Hallman and Piehl: When it comes to forestry, size matters
Special to the Daily
A little bit of tree cutting is always appreciated. A modest amount of logging is generally OK. Large disruptions are not always well received.
There’s been considerable logging in Summit County over the last couple of years, a lot more than we are accustomed to. This leads to protest in some quarters and applause in others. How many people are for or against more logging is anybody’s guess.
For those who worry about too much logging, the biggest concerns seem to be that clear-cuts are unsightly and disruptive to recreation and ecology, not proven to mitigate wildfire hazard and result in the re-creation of an unhealthy lodgepole monoculture forest. Those in favor generally believe that clear-cuts around towns and resorts will reduce wildfire danger and create a more healthy forest.
Both sides of this debate sometimes seem to be under the illusion that after logging the forest will grow back quickly in a few years.

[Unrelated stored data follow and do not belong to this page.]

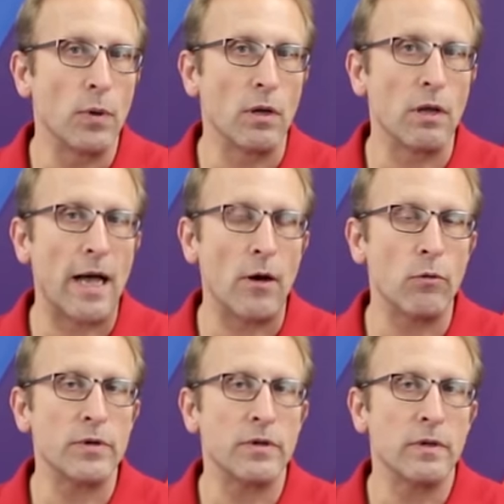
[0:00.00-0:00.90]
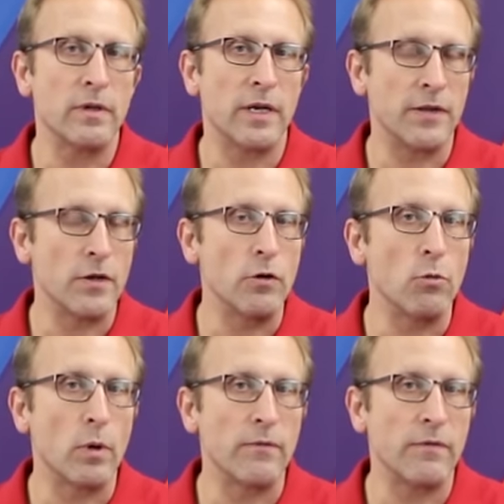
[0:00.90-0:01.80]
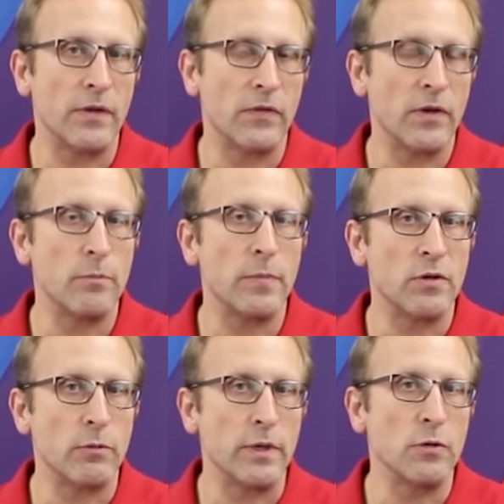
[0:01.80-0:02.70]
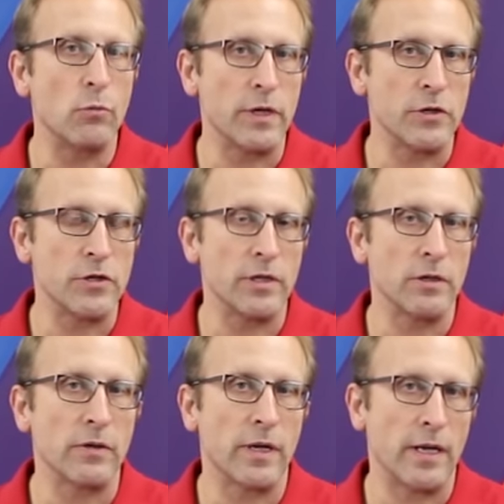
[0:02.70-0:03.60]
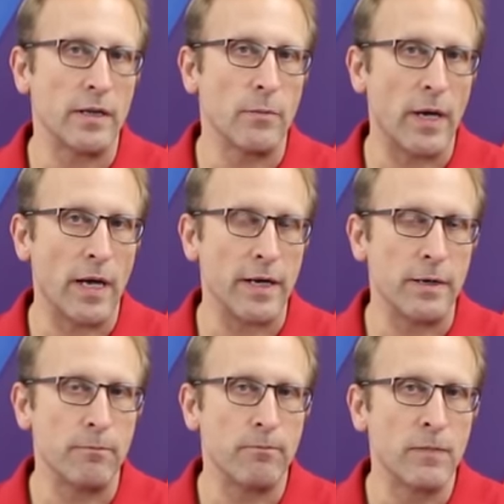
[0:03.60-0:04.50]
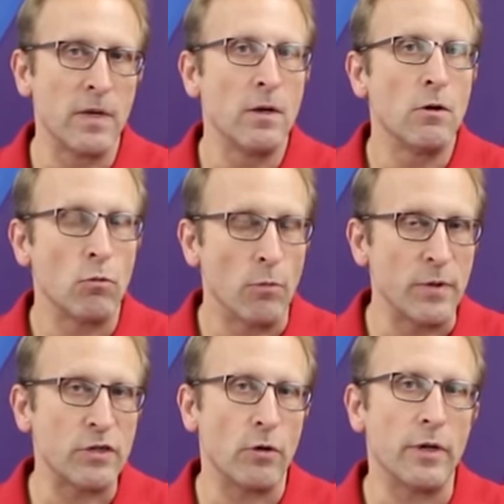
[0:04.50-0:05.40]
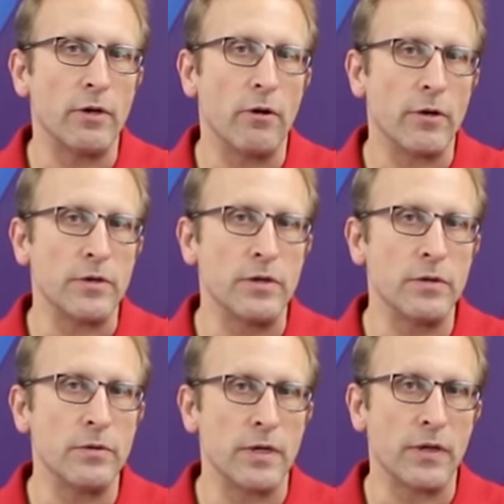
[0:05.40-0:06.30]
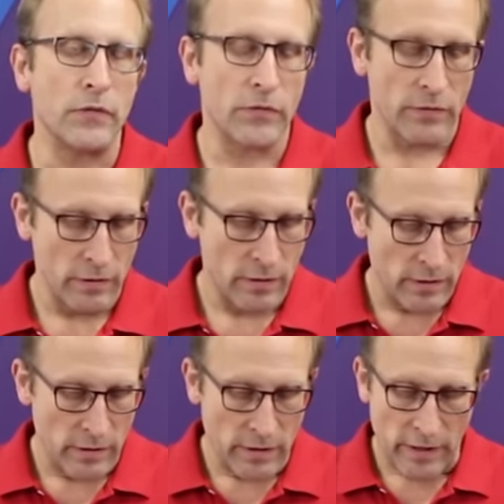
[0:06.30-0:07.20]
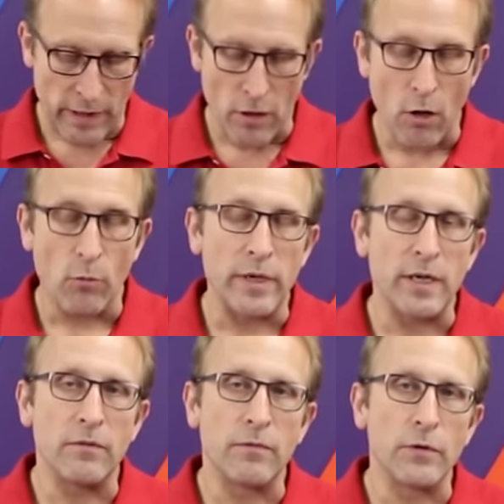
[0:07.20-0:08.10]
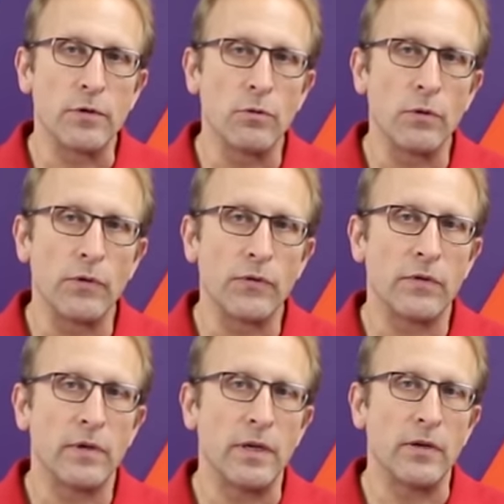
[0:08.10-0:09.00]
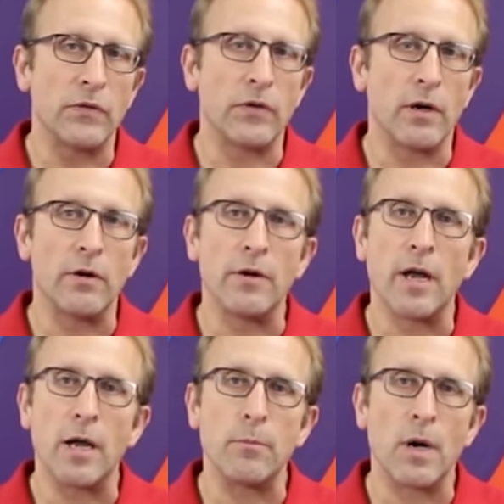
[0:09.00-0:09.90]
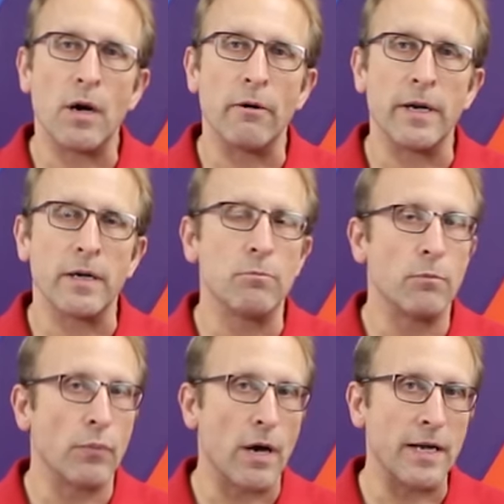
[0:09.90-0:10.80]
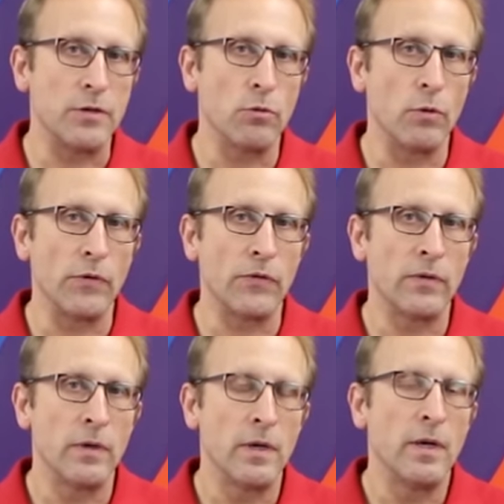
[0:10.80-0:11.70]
pull out and the new one fits in between the windshield and the body. We'll be showing you how to do this and all we need for tools is our non-marring pry tools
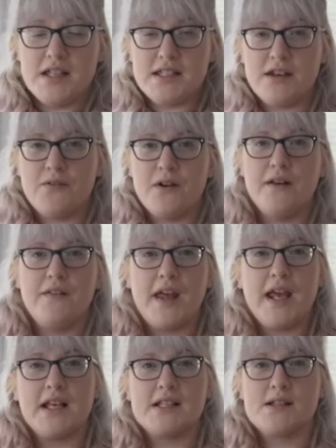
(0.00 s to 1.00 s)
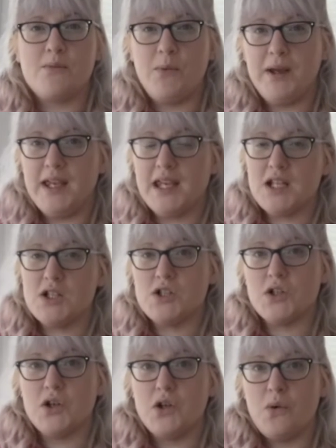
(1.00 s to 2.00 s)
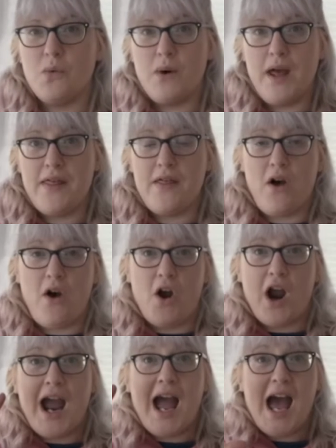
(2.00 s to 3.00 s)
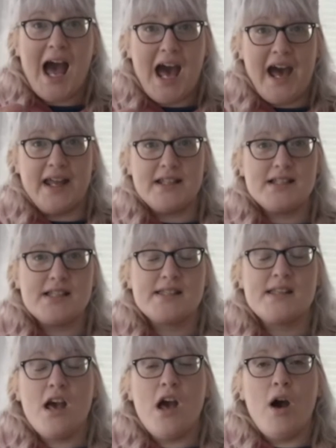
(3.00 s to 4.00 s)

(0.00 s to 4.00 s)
different things that we can do with our hands.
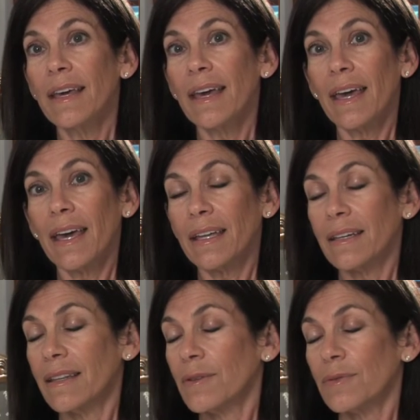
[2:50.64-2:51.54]

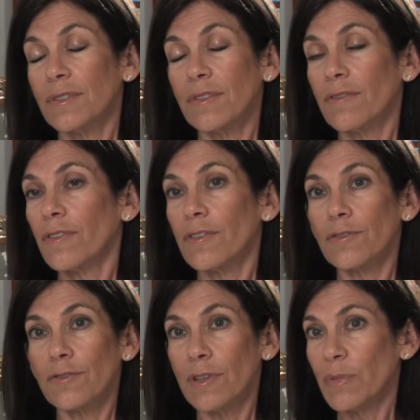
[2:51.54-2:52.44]
and there was no further
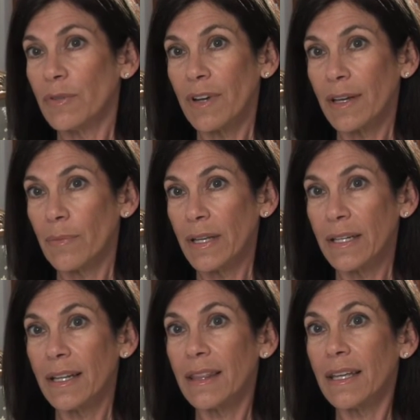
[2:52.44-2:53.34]
treatment
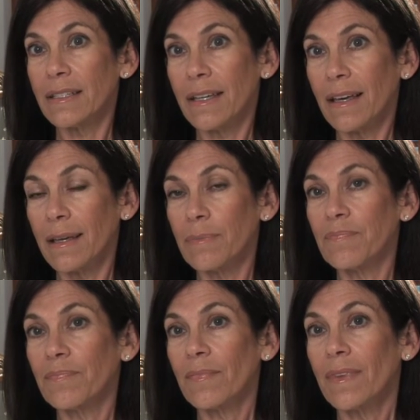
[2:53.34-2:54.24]
recommended at that
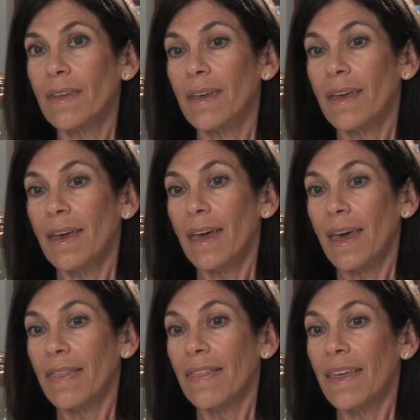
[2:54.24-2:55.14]
time.
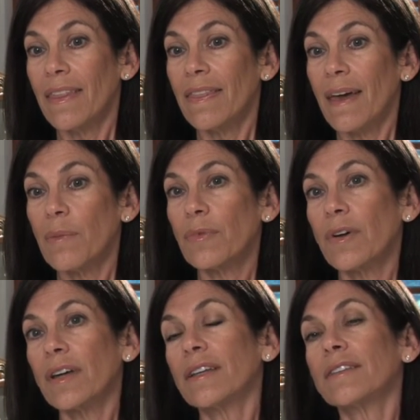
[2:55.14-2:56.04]
And then that
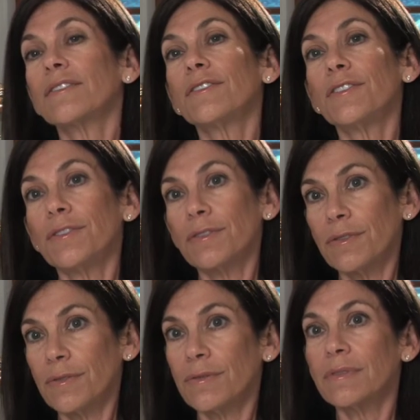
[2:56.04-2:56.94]
brought us
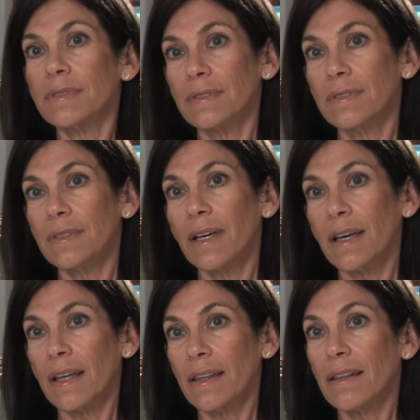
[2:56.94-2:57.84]
to
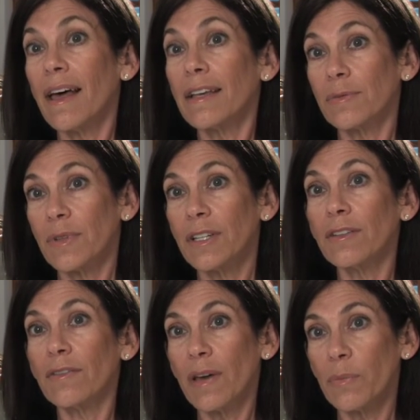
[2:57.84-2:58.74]
the last one in
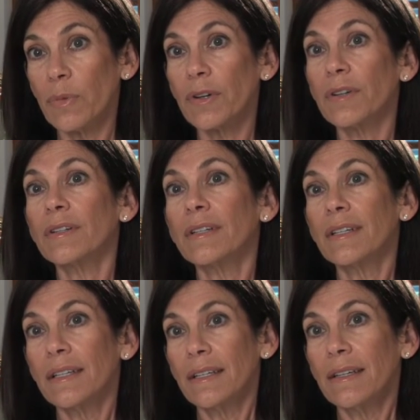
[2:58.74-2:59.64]
November,
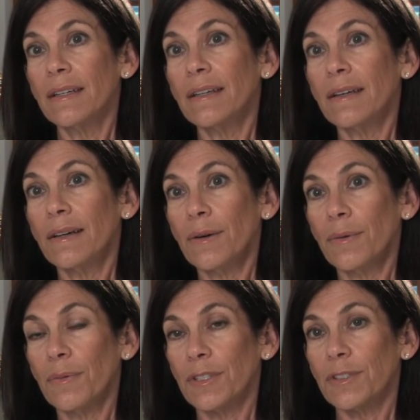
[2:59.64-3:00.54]

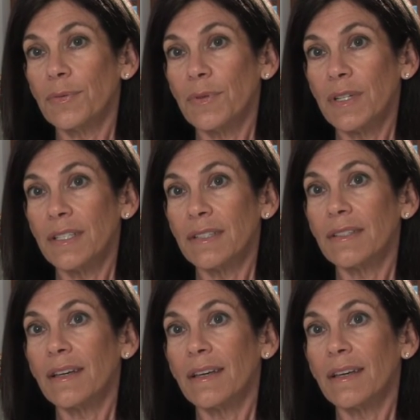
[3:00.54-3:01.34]
which was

Some worry the new forest will be overgrown with dog-hair stands of lodgepole. Others envision a species-diverse, resilient forest springing to life like a garden. While logged areas generally turn green within a year or so, it is usually four to five years before significant regeneration begins, and then it is likely to be in scattered locations. It takes many decades before anything resembling a mature forest returns. This is one of the reasons we (citizens, stakeholders and foresters) need to be wise about where we cut trees, how many trees we cut and why. Redos are not a good forestry option.
Nobody we know has a problem with cutting dead trees along trails, or around campgrounds to prevent falling trees from injuring or killing recreationalists. We do the same thing in our own backyards. A tree dies, we cut it down. Most people are OK with creating defensible space to protect against wildfire, even if that means cutting dead and some live trees around our neighborhoods. Where the rub comes in is when large acreages are clear-cut in one location. We would not generally cut down all the trees in our backyard if many of them were still alive and healthy. And to many people it doesn’t seem right or natural to cut the whole forest down to save it.
Here’s our personal perspective. One reasonable fix to debates over logging may be to reduce the cumulative size of clear-cuts, reconfigure treatment locations, explore alternative treatment options and, where possible, apply more passive management approaches (monitor forest conditions and conduct strategic treatments on a limited basis).
Certainly our community-wide forest vision needs to be on a large landscape scale, but perhaps implementation could be in smaller pieces. Size matters.
The Summit County Forest Health Task Force is hosting a public forum this Thursday evening, 6–8 p.m., at the Summit County Community and Senior Center, County Commons, 83 Nancy’s Place, County Road 1014, in Frisco.
We will be discussing the advantages (and disadvantages) of active and passive forest management approaches. We have a distinguished panel that includes Scott Fitzwilliams, White River National Forest Supervisor; Mike Lester, director of the Colorado State Forest Service; Cary Green, U.S. Forest Service forester; Chuck Rhoades, U.S. Forest Service biogeochemist; Kristen Pelz, Colorado Forest Restoration Institute; and Brad Piehl, Forest Health Task Force.
If you care about current conditions and future prospects for our local forests, you will want to attend this meeting. There will be ample time for public questions and discussion. Please come join us.
Howard Hallman and Brad Piehl are members of the Forest Health Task Force.